Code review between models.

Sounds absurd. And yet it works. When Claude writes code, Claude can also review that code - but as a separate session, without the context of the previous one. In other words: I give the code to a second model and ask it to evaluate the security, readability, and alignment with the architecture.

What does it look like in practice? New session, zero history from the previous conversation. The prompt looks roughly like this: "Review the code below for: 1) security - OWASP Top 10, 2) readability for a human, 3) alignment with this architecture: [description]. Identify issues and suggest fixes." This is an experimental practice - there's no published research confirming its effectiveness in this specific use case.

Will the models disagree? Sometimes. But they quickly reach consensus. And they catch things I wouldn't have seen on my own.

Documentation - what needs to be described so that in three weeks someone (me) understands what was done and why.

Work rhythm - why it's critical in AI delivery

With a human team you have a retrospective once per sprint. With AI delivery the rhythm needs to be denser.

Daily refactor (30-60 min): at the start or end of each working day - you review code generated that day. You don't rewrite it. You ask: is this understandable? Is debt accumulating? Does anything need explaining?

Weekly refactor (2-4h): once a week - a deeper review. Analysis of dependencies, technical debt, architectural coherence with the growing codebase.

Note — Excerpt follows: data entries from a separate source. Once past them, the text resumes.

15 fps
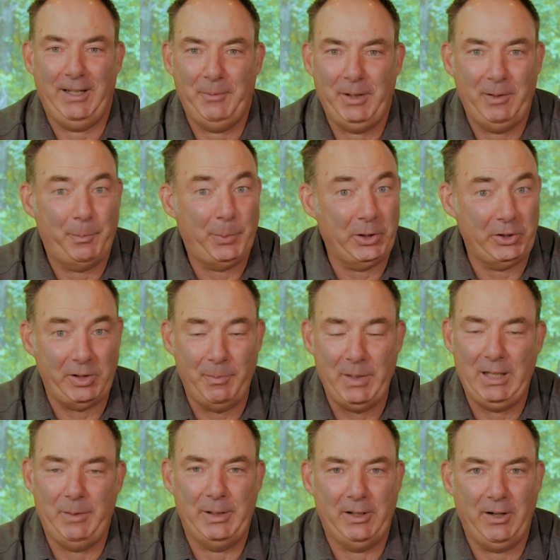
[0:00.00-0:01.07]
I mean, pushing
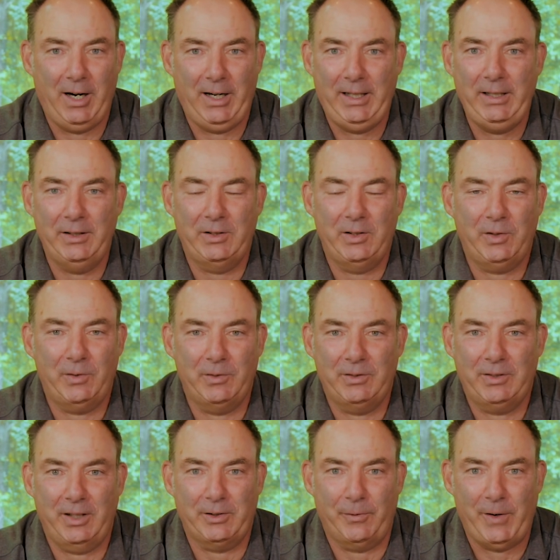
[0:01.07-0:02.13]
me to be great. He's just
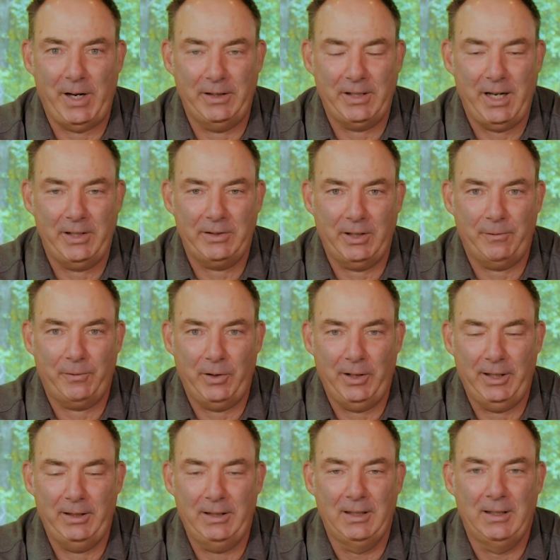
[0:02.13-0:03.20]
such a fantastic
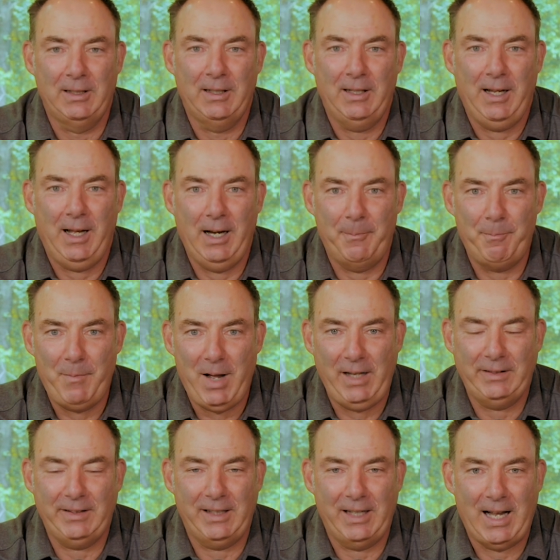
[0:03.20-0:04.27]
friend. An
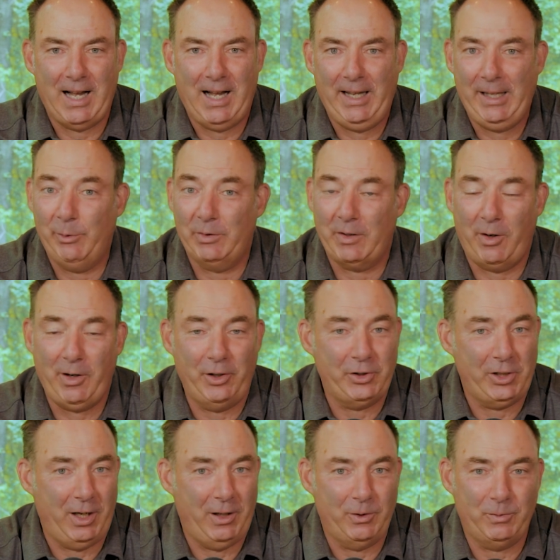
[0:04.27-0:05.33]
amazing guy. He was on our
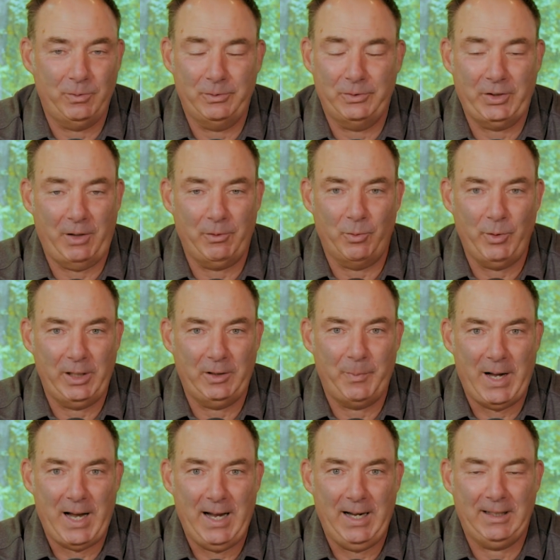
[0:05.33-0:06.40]
show several weeks
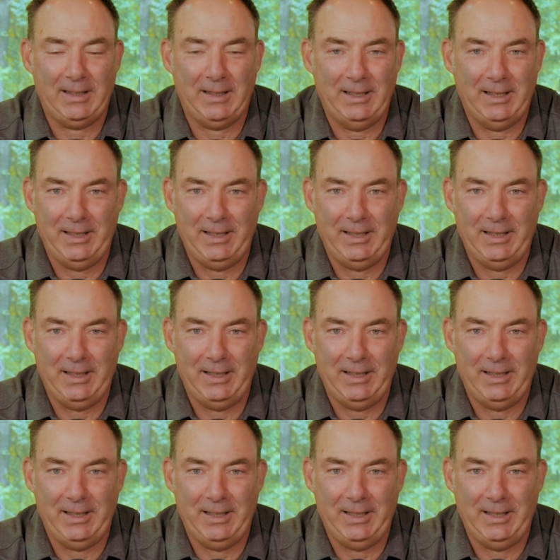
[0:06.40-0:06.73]
back.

Without that rhythm the project looks like... a mess after a month. Every task was local. Nobody was looking at the whole.

One more challenge with longer projects: managing model context. The context window has its limits - the model "forgets" project history between sessions. That's exactly why the process model and architecture from Steps 1 and 2 matter so much. They are your project memory, which you can hand to the model as context at the start of each session.

Honest caveats

This model worked for me. Four times. That doesn't mean "it always works."

What did those projects have in common? Small to medium scale - one developer or a small group. Duration from a few weeks to a few months. Web and scripting technologies, no regulatory security requirements. That context matters before you decide whether this model fits your situation.

What limits it? Larger projects with multi-person teams - there you need more than an hour of preparation and daily refactoring. Legacy systems with years of technical debt - there AI will generate code that collides with things you haven't described in the process model, because you don't fully know them yourself. Critical systems with regulatory requirements - there the quality strategy needs to go much deeper.

"It worked for me four times" is not "the one right path." It's a starting point for your own reflection.

The price of success - a paradox I didn't see coming

I have to say something personal here.

I'm not a developer. Every now and then I'd sit down to build "something" - Arduino for home automation, a data export script, a tool that does exactly one small thing exactly the way I want it. Always rough, raw, no architecture. With comments like "this works, don't know why, don't touch." With functions named "helper2_final_definitive_v3."

Since I've had Codex and Claude Code - that changed. I describe what I want, the model writes. The project comes out good. Really good. Better than anything I wrote myself.

And that's exactly the problem.

I stopped writing. I stopped learning. I lost my hobby.

Writing code was mental exercise for me. Problem - hypothesis - error - solution. A loop that taught. AI shortened that loop to zero. I don't have to understand the problem. I just have to describe it.

This is a question that goes beyond AI delivery. When a tool is so good that it automates not just the task but also the learning process that went with doing that task badly - what do you lose?

I don't have a definitive answer. I'm a coach, so naturally I'll end with a question.

Do you have something AI can't take from you - because the value is precisely in doing it yourself, even messily? And have you checked lately whether that thing is still yours?

And if you're starting an AI project tomorrow - where are you starting? Architecture, DoD... or do you just write a prompt and see what comes out?